ACU students finished up their year at CitySquare with a celebration of their work with Design For Change inner city students Saturday in Dallas.
Over the last year, sophomores Alan Songer, criminal justice and Spanish major from Tomball; Bethany Richardson, social work major from Nacogdoches; Molly Clemans, marketing and ad/PR major from Melissa; and Nicole Ramos, vocational missions major from Imperial, California, have immersed themselves in the culture of Dallas. Part of the ACU at CitySquare initiative, Songer, Richardoson, Clemans and Ramos are members of the Justice and Urban Studies team. They have worked with Design For Change, a project-based learning program at four different schools in the South Dallas area. They have taken over 200 elementary students through the program and worked on numerous projects with the kids and this weekend, they took time to honor their students’ work.
“We wanted to tell the kids that what they did this semester meant something and that they accomplished something,” Clemans said.
Over the course of the semester, DFC students have been looking at issues in their communities, imagining solutions, and actually putting their ideas into action. The student projects ranged from addressing sexual violence in their communities, shutting down a trap house, and hosting neighborhood events to bring people together.
Saturday’s celebration at Juanita Craft Park and Recreation Center in Dallas honored what the DFC students accomplished this year. Between 200-300 guests attended the “Be The Change” celebration. 13 different student groups and their projects were showcased at the event. Parents, teachers, and even a few Olympic athletes dropped in Saturday to encourage the kids in their work.
After a semester of pouring into the students, Songer and his teammates were blown away by what was accomplished.
“It really just amazed us how much the kids did,” Songer said. “We came in with high hopes but we realized they were elementary kids who had never done a program like this. The way they grew into it exceeded what we hoped for in their passions.”
The celebration was ACU students last work of their year spent in Dallas. Songer, Richardson, Clemans and Ramos said there is a bitter sweetness to being done with their Design For Change.
“It’s over now, it’s done, it’s finished,” Richardson said. “But it hasn’t really hit us yet.”
Songer expressed similar sentiments as well.
“The connection that we built with these kids over a whole semester isn’t a kind of relationship that you just cut off and it be okay,” Songer said. “It’s really sad but it is also nice to have accomplished something.”

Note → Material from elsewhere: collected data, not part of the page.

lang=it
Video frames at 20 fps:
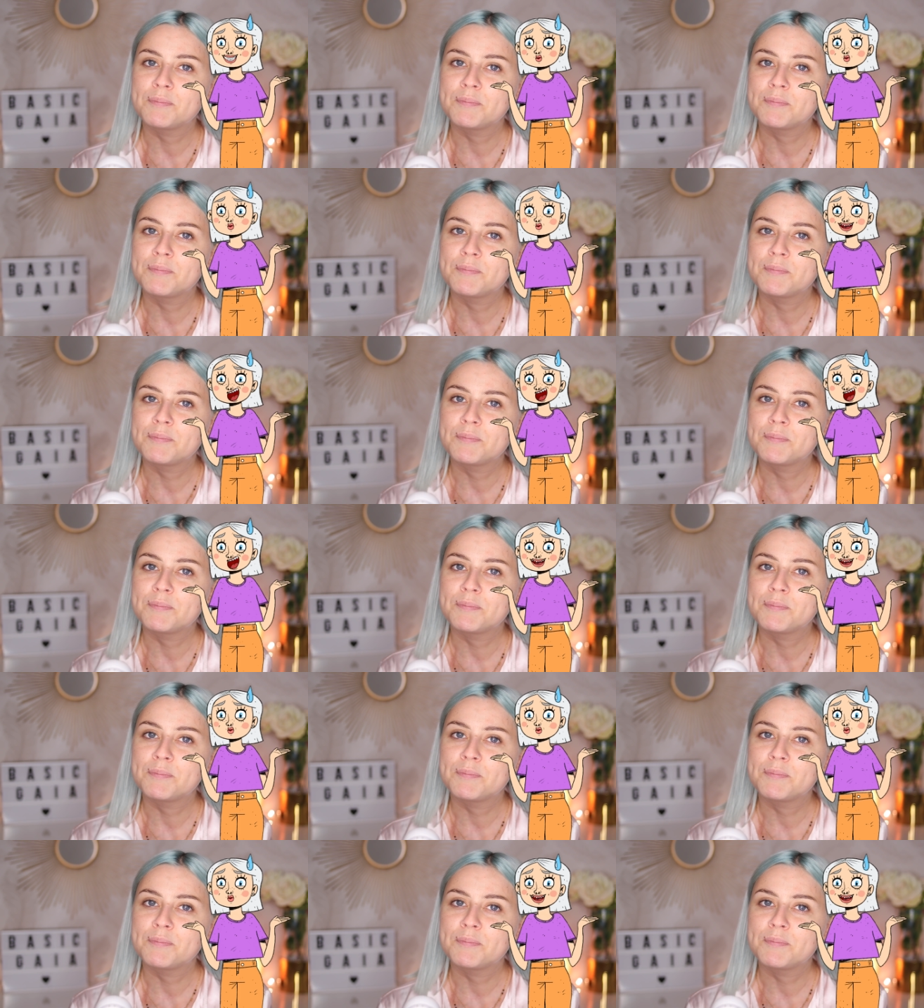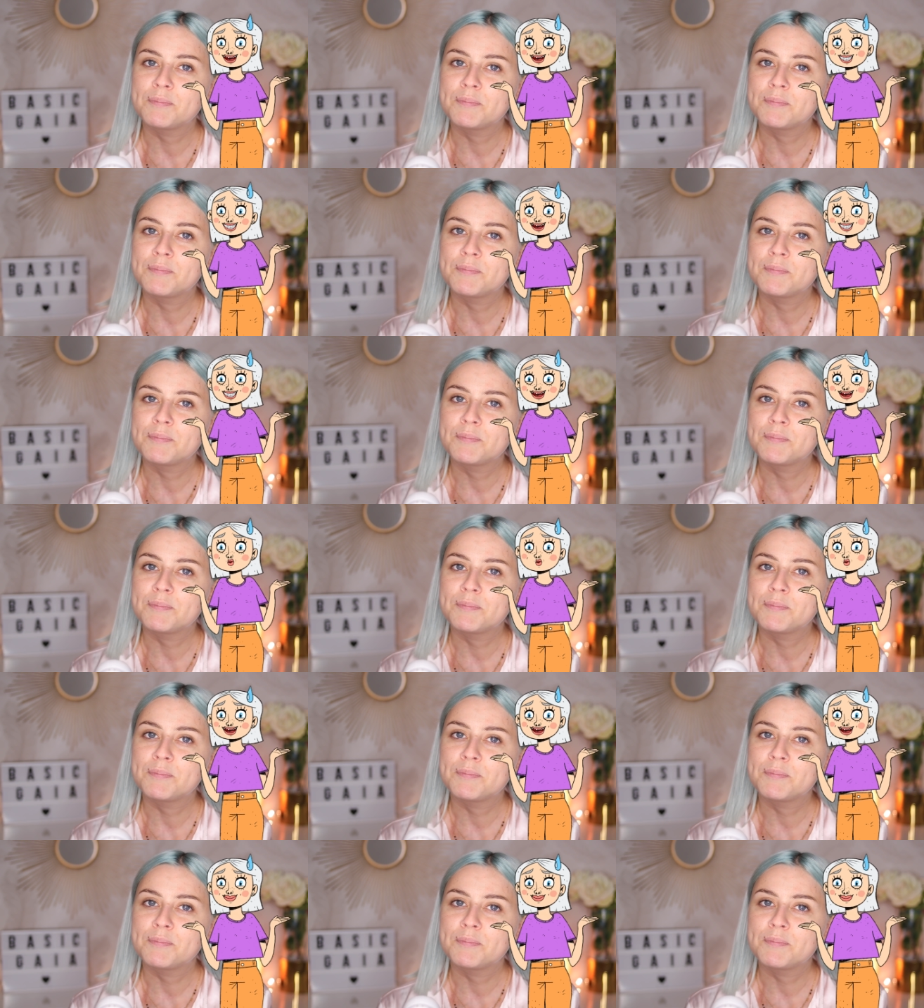Vogue devono sempre prendere
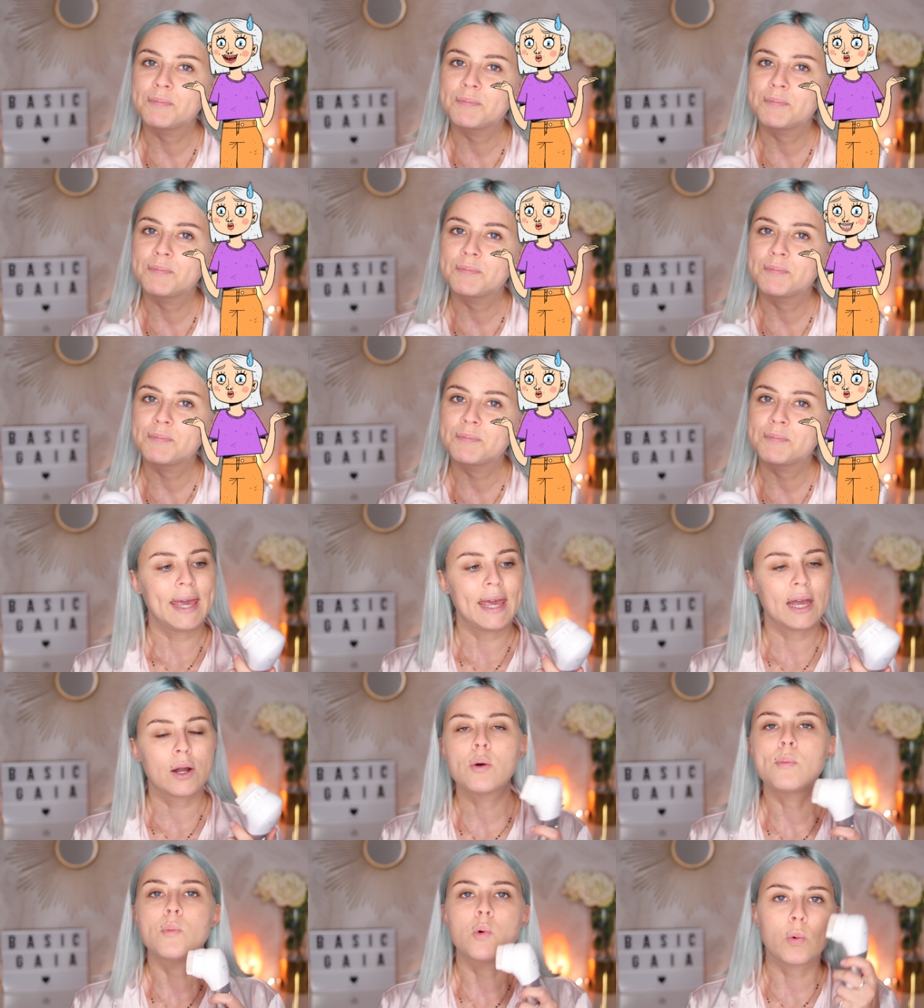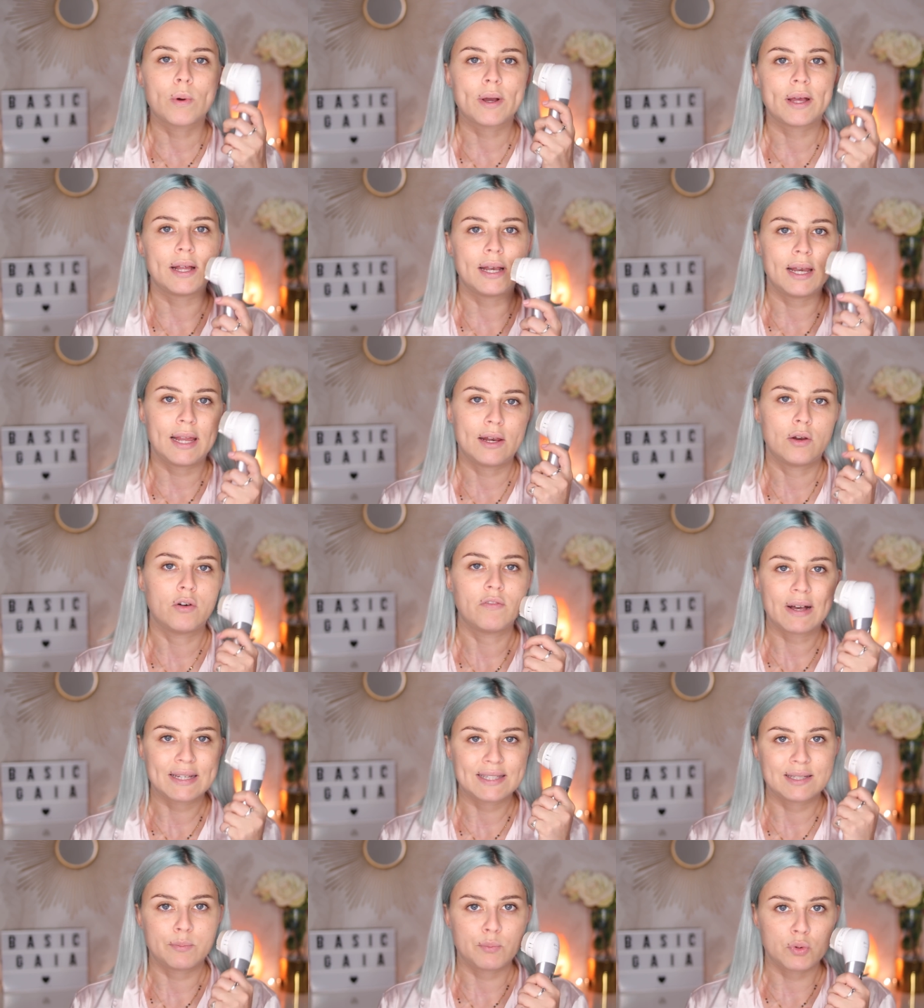una piega porno? E comunque lei lo
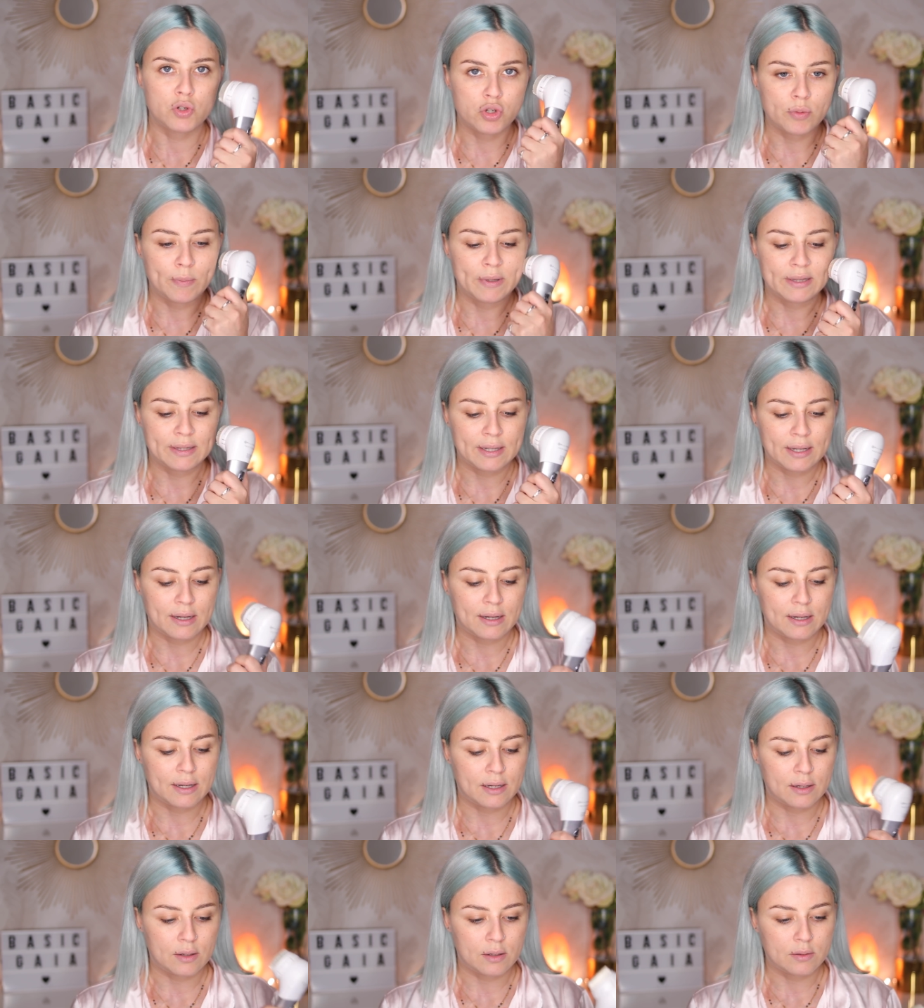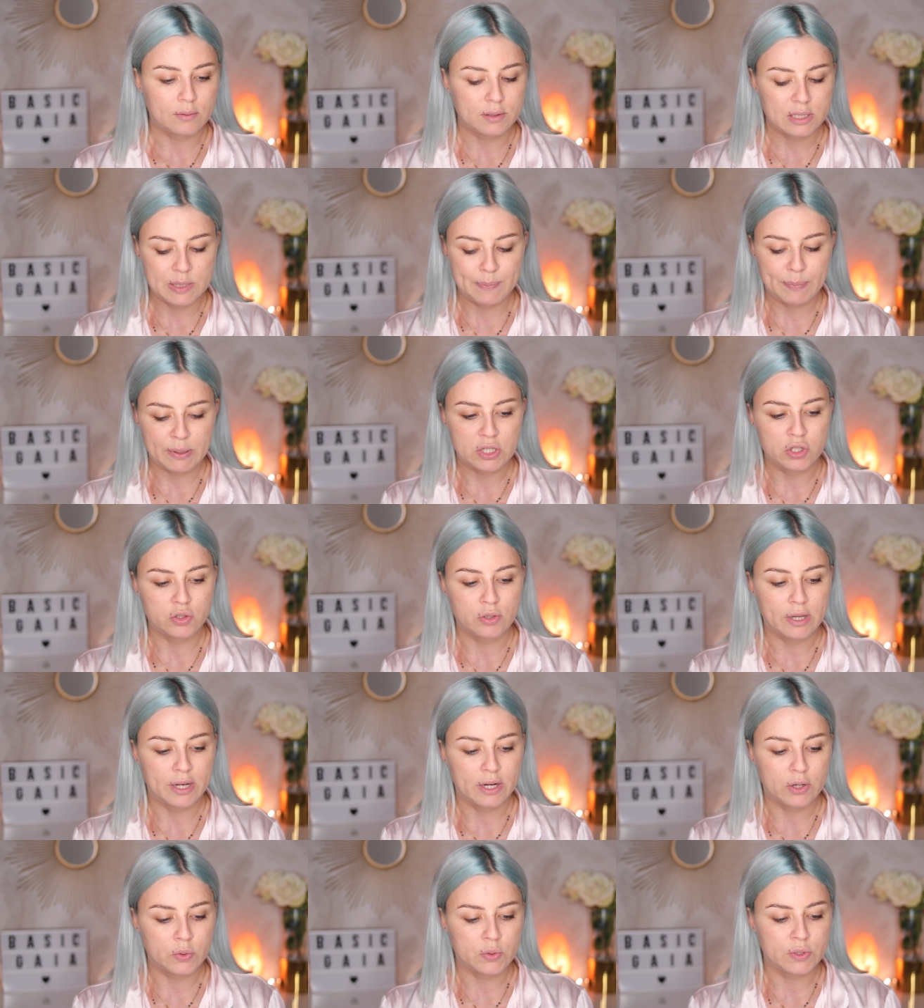va semplicemente a
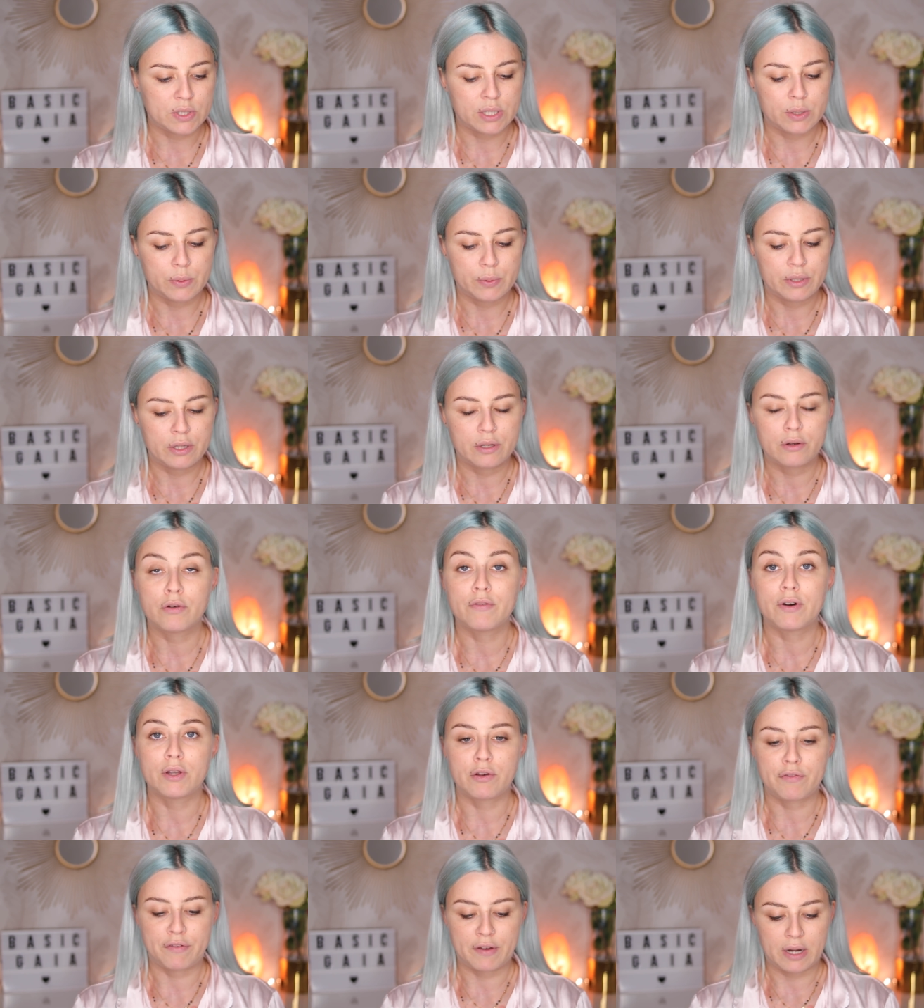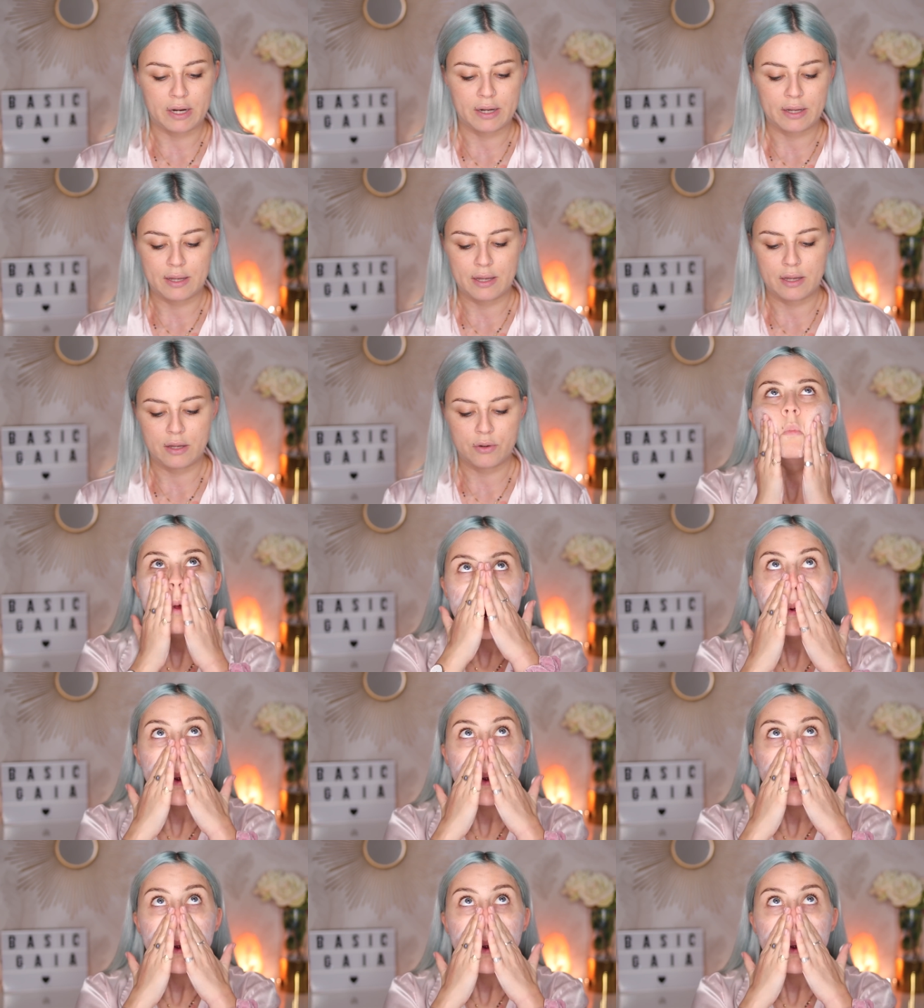spazzolare così, quindi lo vado a fare anch'io.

The celebration was, as Clemans said, “the perfect way to end this full year of being in Dallas.”
“We worked so hard both of these semesters,” Clemans said. “To have as much fun as kids at this party was so so worth it.”
As the year comes to an end, the first installment will transition back to being on campus in Abilene. Their work will continue through the the upcoming JUST team of current freshman beginning in June.